Harmison ended the day with 0-52 off 12 overs, a far cry from when he set the scene for England's victory last year by hitting Australian captain Ricky Ponting in the grille of his helmet with a delivery.
Newspapers here were not impressed by the bowler's effort, with The Sun tabloid, the country's best-read daily, going so far as to dub it the "Bawl of the century".
The tabloid's match report described the delivery as "one of the most amazing, embarrassing and comical starts to a Test match ever."
The Independent was no more forgiving, describing it as a "howler" that set the tone for "England's day of disasters".
"There was a grotesque combination of stage fright, fluffed lines and pratfalls the like of which had been seen previously only in church hall amateur dramatics," the newspaper declared.
Meanwhile, The Daily Express demanded that England coach Duncan Fletcher "explain this total disgrace" in its headline, with the paper's match report conceding that England "have effectively made a present of this First Test -- and maybe the series, too -- to Australia."
The Daily Mirror made its point simply by printing a photo of the wicket on its back page next to its headline: "Please Harmy, start aiming at these".
When not harping about Harmison's performance on the first day, however, the press here were busy extolling the virtues of Australian captain Ricky Ponting.

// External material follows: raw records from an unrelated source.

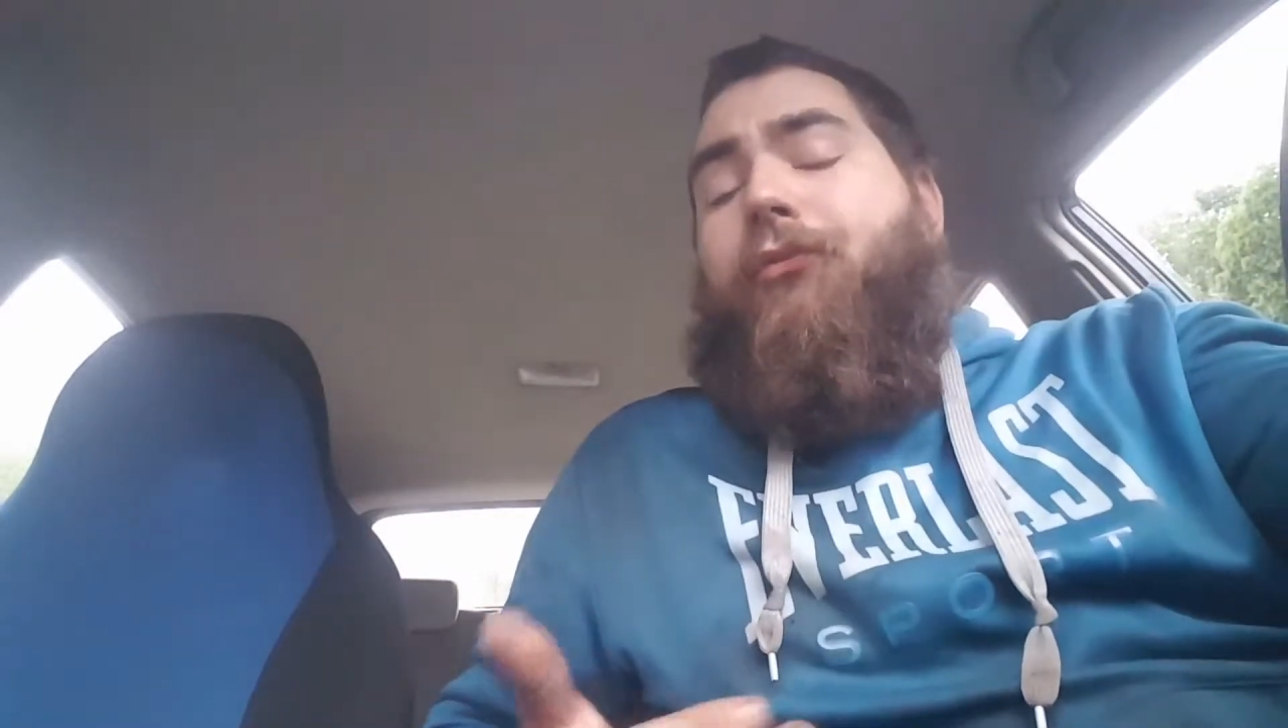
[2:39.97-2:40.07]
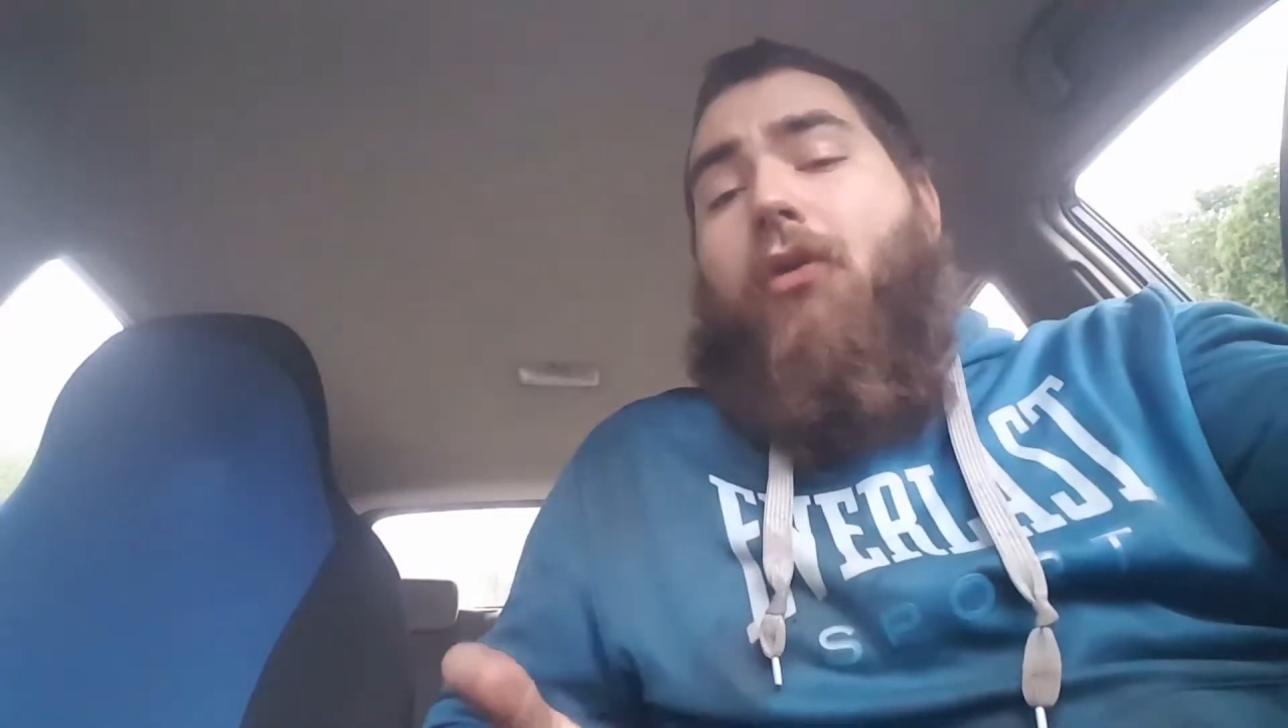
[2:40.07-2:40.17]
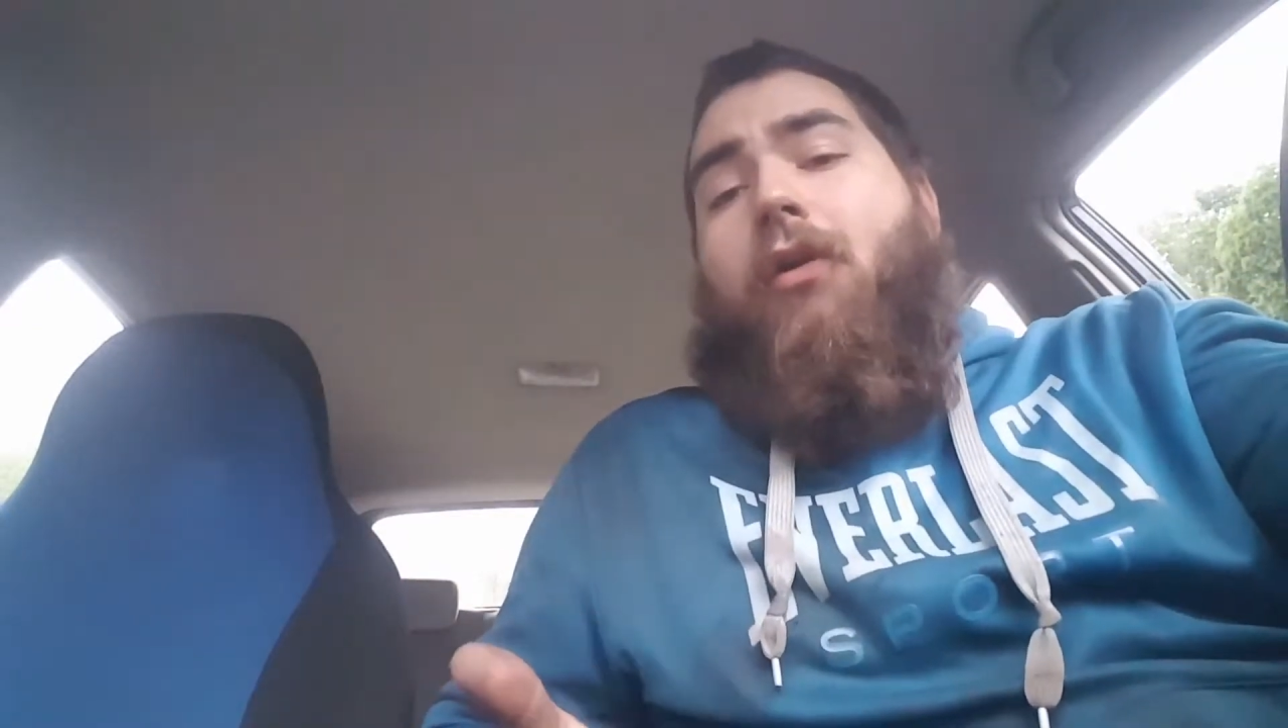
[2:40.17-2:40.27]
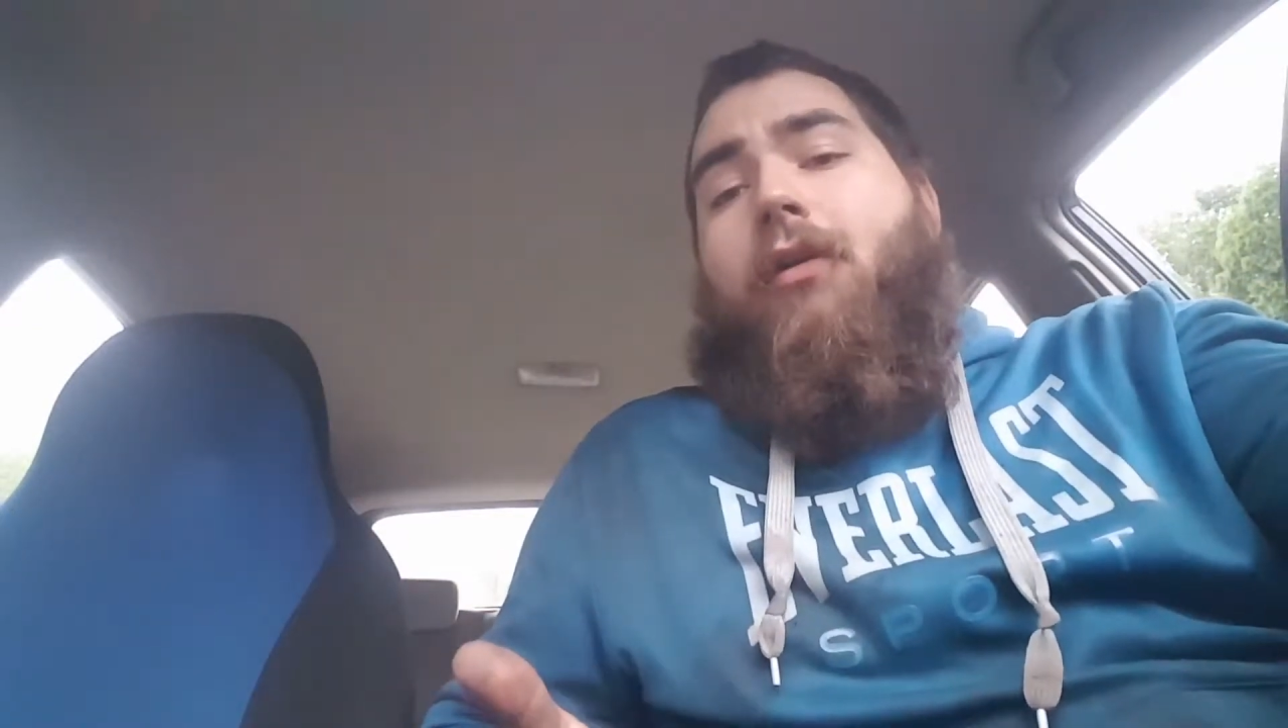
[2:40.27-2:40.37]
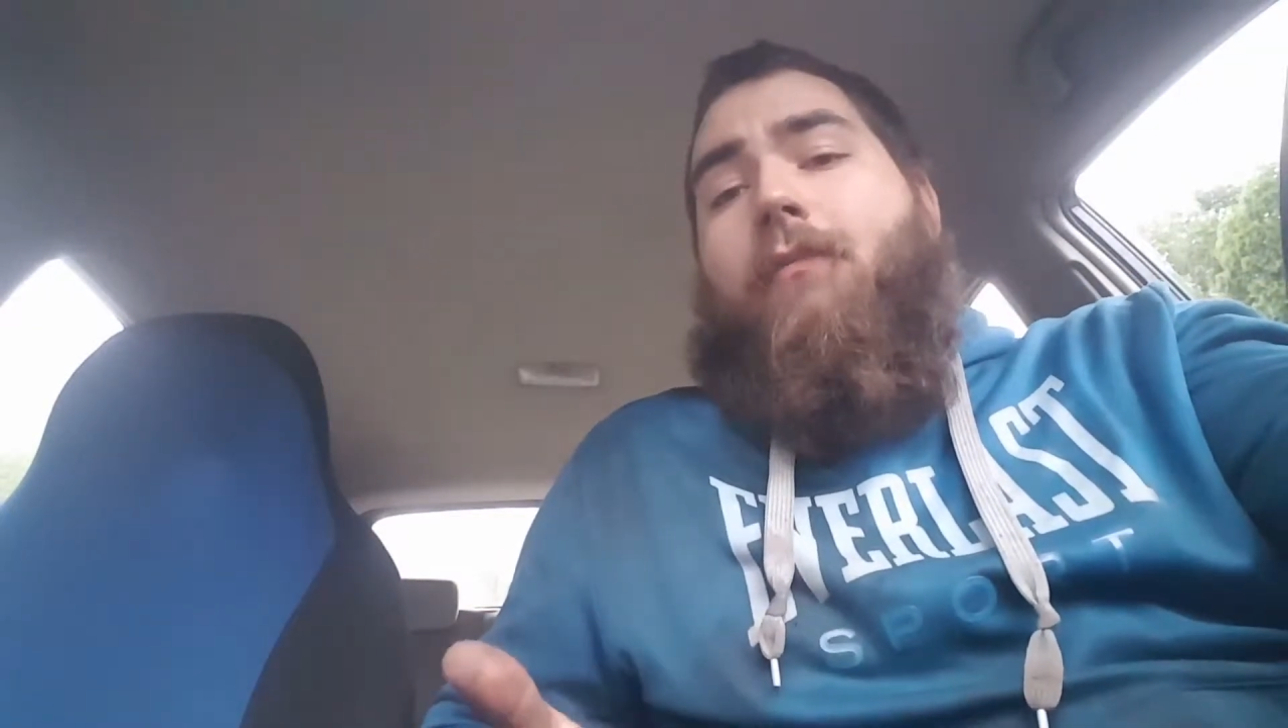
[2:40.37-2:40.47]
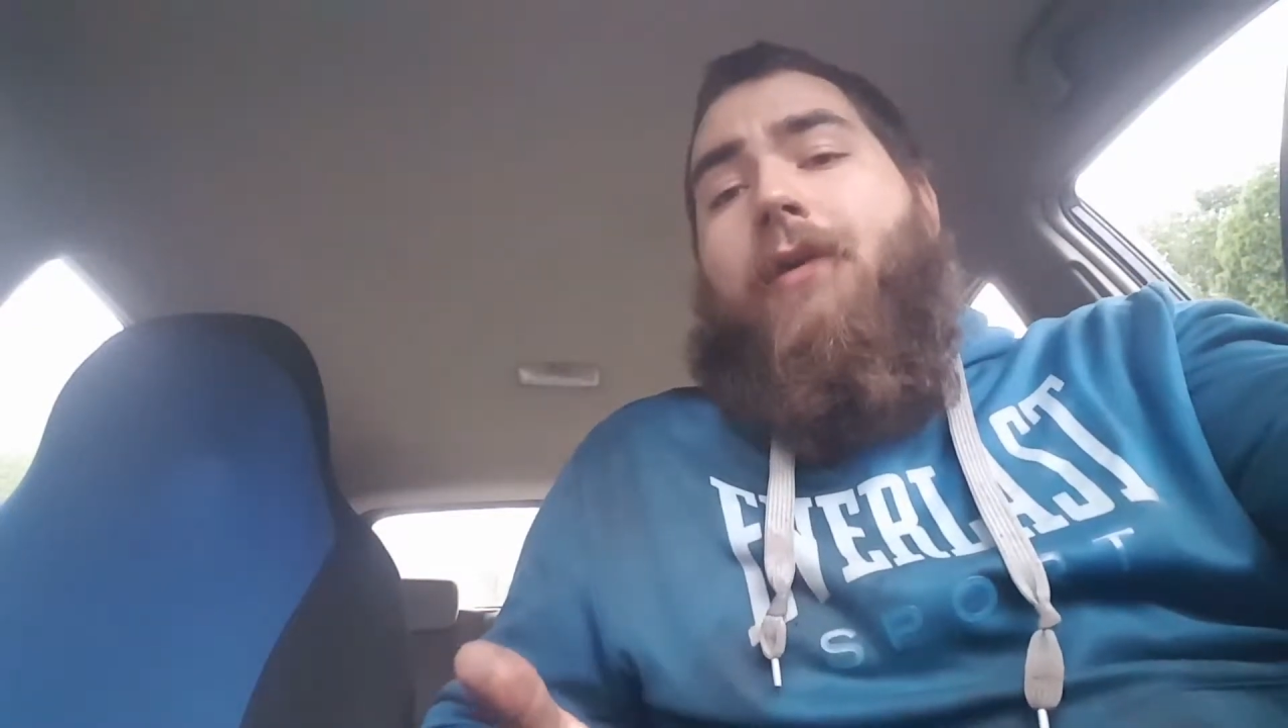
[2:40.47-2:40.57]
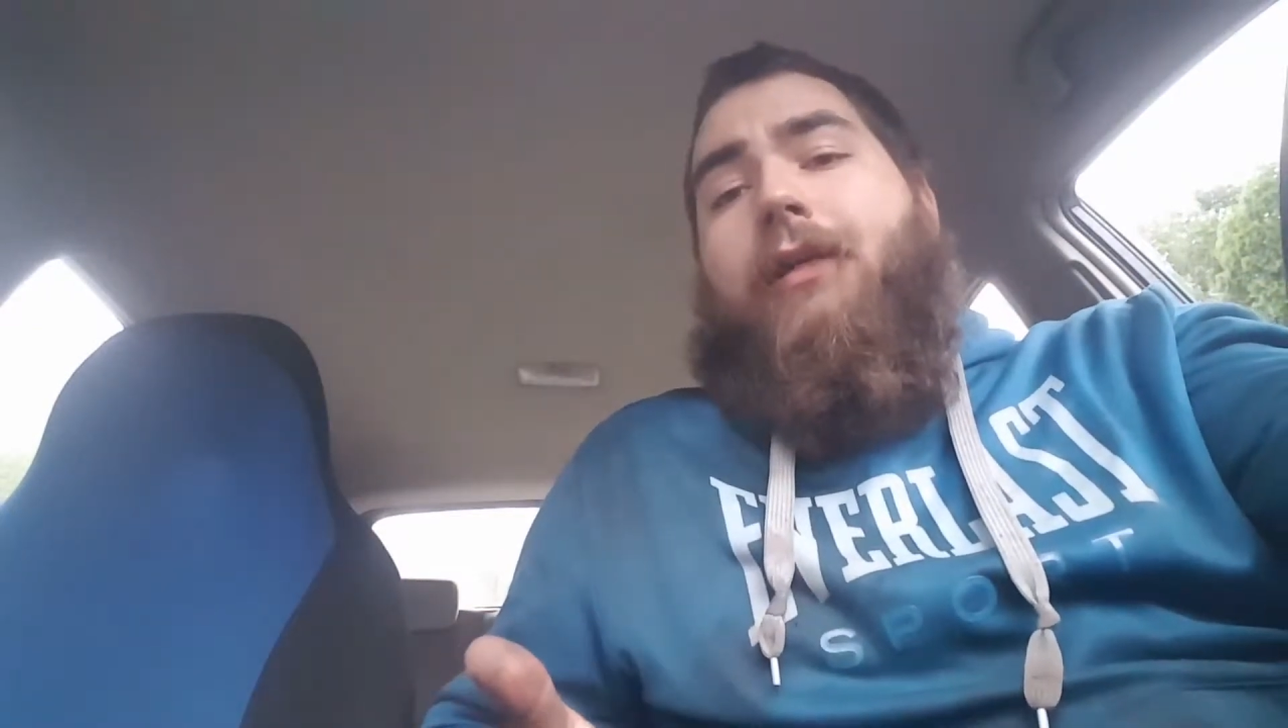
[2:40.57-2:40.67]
for $100.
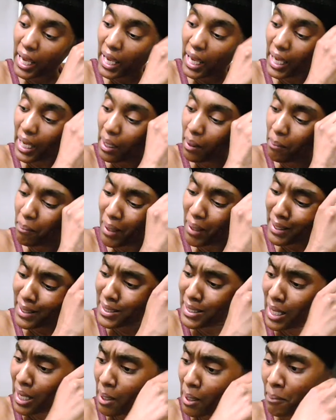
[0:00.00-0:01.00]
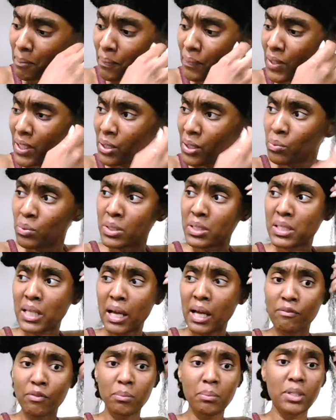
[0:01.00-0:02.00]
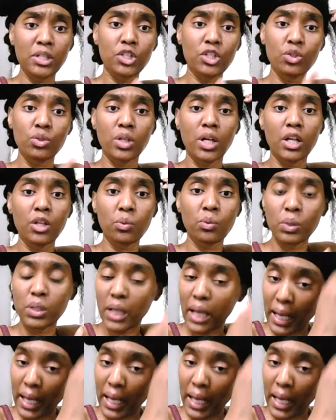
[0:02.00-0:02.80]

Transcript: And by the time it was time for me to do the other one,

He hit an unbeaten 137 at the close of play, and was described as a sure-fire bet to become Australia's best batsman since the great Don Bradman by his predecessor as captain, Steve Waugh.
Ponting's tonne was his 32nd, joining Waugh as Australia's most prolific century-maker.
The Times headlined their match report "Ponting's pedigree leaves England chasing shadows", and commented: "England felt the full impact of his intense preparation, physical sharpness, natural skill and profound determination to gain the earliest possible revenge for last year's defeat".
The Guardian similarly described Ponting's century as "one of the highest class": "He was solidity itself in defence, an object lesson in footwork, and merciless through mid-wicket, his great strength."
"But he pulled emphatically too, drove down the ground, and plundered through the off side off the back foot."
The reaction to the day's cricket was summed up by The Daily Mail's article on the Test thus far, which read: "Harmison's horrendous opening delivery straight to second slip was a tragi-comic way to start the series and set the tone."